Compare them with what you observed
Explain your reasoning below
YOUR ANSWER HERE
Example answer:
In this loop, later iterations take longer. Therefore,
in the static policy, the execution time of the entire parallel loop will be the execution time of the thread 3, which are assigned iterations 9-11. the execution time will therefore be ((9 + 10 + 11) * 100) milliseconds = 3.0 seconds
in the dynamic policy, a crude (and optimistic) estimation, which assumes a perfect load balancing, is simply the serial execution time divided by the number of threads, which is ((0 + 1 + ... + 11) * 100) / 4 milliseconds = 1.65 seconds.
This crude approximation isn't quite acurate in this example, however. To be more precise in this particular case, the likely scenario will be the following (a number represents the last digit of an iteration number).
[0] 444488888888
[1] 155555999999999
[2] 226666660000000000
[3] 333777777711111111111
In this case, the execution time will be (3 + 7 + 11) * 100 milliseconds = 2.1 seconds
8. Collapse clause¶
#pragma omp for
can specify a collapse clause to apply work-sharing for a limited type of nested loops- With a
#pragma omp for clause(2)
, OpenMP considers the doubly-nested loop that comes after this pragma the subject of work-sharing (i.e., distribute iterations of the doubly-nested loop to threads); you must have a perfectly-nested, rectangular doubly-nested loop after this clause - A perfectly-nested loop is a nested loop whose outer loops (all loops except for the innermost one) do not have any statement except the inner loop. e.g.
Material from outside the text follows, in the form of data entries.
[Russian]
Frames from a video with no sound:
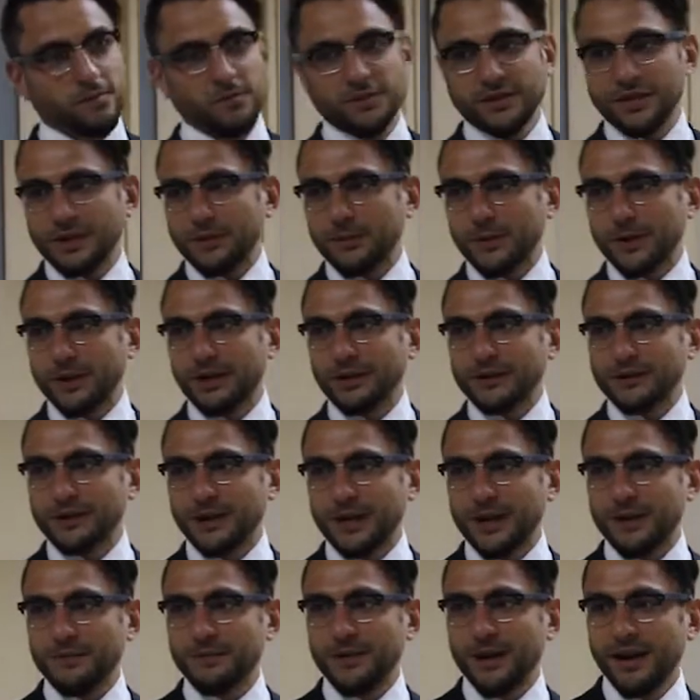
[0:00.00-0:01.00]
всех
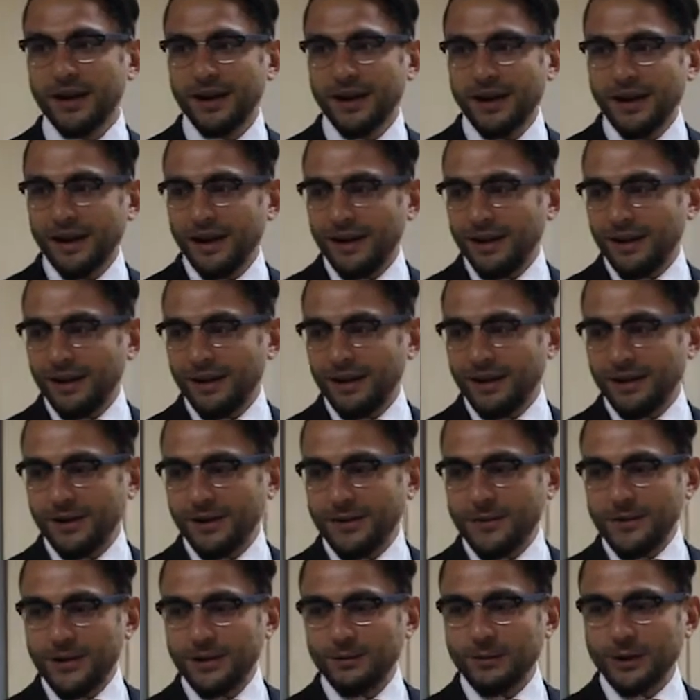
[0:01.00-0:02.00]
приглашаем
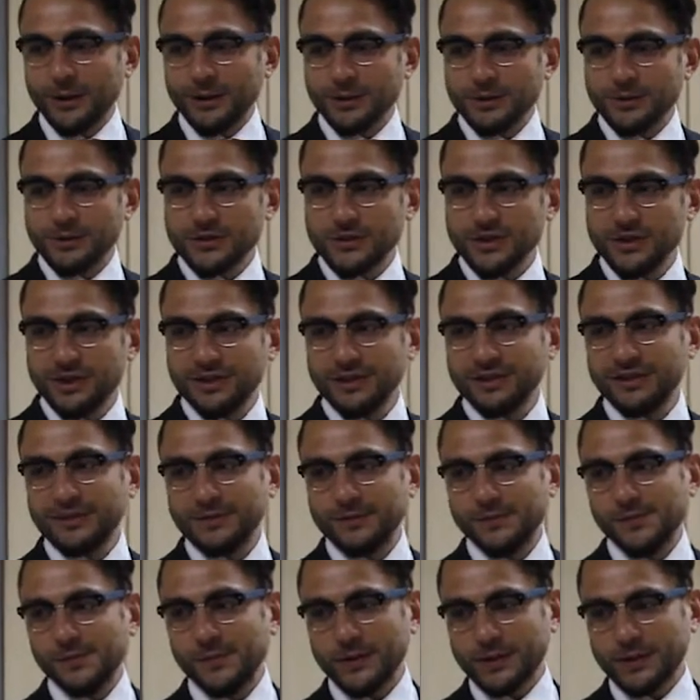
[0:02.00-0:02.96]
э, на богослужение,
for (i = 0; i < 100; i++) {
for (j = 0; j < 100; j++) {
S(i,j);
}
}
is perfectly nested whereas
for (i = 0; i < 100; i++) {
S;
for (j = 0; j < 100; j++) {
T;
}
}
is not.
- A perfectly nested loop is conceptually a flat loop with a mechanical transformation.
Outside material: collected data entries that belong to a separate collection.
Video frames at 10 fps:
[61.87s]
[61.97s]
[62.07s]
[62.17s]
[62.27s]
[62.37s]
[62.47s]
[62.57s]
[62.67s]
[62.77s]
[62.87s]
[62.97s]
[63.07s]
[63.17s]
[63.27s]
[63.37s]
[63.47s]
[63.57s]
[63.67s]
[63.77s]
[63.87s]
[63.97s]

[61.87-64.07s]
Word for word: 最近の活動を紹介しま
for (ij = 0; ij < 100 * 100; ij++) {
i = ij / 100;
j = ij % 100;
S(i,j);
}
- A rectangular loop is a loop whose iteration counts of inner loops never depend on outer loops. For example,
for (i = 0; i < 100; i++) {
for (j = 0; j < i; j++) {
S(i,j);
}
}
is not a rectangular loop.
- Generally speaking, OpenMP
#pragma omp parallel
+#pragma omp for
cannot handle nested parallelism very well, but collapse clause alleviates the problem to some extent - Consider using tasks below for more general form of nested parallelism
Problem 7 : Apply collapse and schedule¶
- Apply collapse and schedule to the following loop
- Trick: write
schedule(runtime)
and you can change the scheduling policy at execution time by setting environment variableOMP_SCHEDULE=
in the command line. See OMP_SCHEDULE environment variable for details - Reason about the execution time of various schedule policies and with/without collapse
%%writefile omp_collapse.c
#include <stdio.h>
#include <unistd.h>
#include <omp.h>
int main() {
double t0 = omp_get_wtime();
/* apply collapse and schedule */
#pragma omp parallel for
for (int i = 0; i < 5; i++) {
for (int j = 0; j < 5; j++) {
usleep(100 * 1000 * (i + j));
printf("iteration (%d, %d) executed by thread %d\n", i, j, omp_get_thread_num());
fflush(stdout);
}
}
double t1 = omp_get_wtime();
printf("%f sec\n", t1 - t0);
return 0;
}
clang -fopenmp omp_collapse.c -o omp_collapse
# nvc -mp omp_collapse.c -o omp_collapse
OMP_NUM_THREADS=3 ./omp_collapse
Example answer:
%%writefile omp_collapse_ans.c
#include <stdio.h>
#include <unistd.h>
#include <omp.h>
int main() {
double t0 = omp_get_wtime();
/* apply collapse and schedule */
#pragma omp parallel for collapse(2) schedule(runtime)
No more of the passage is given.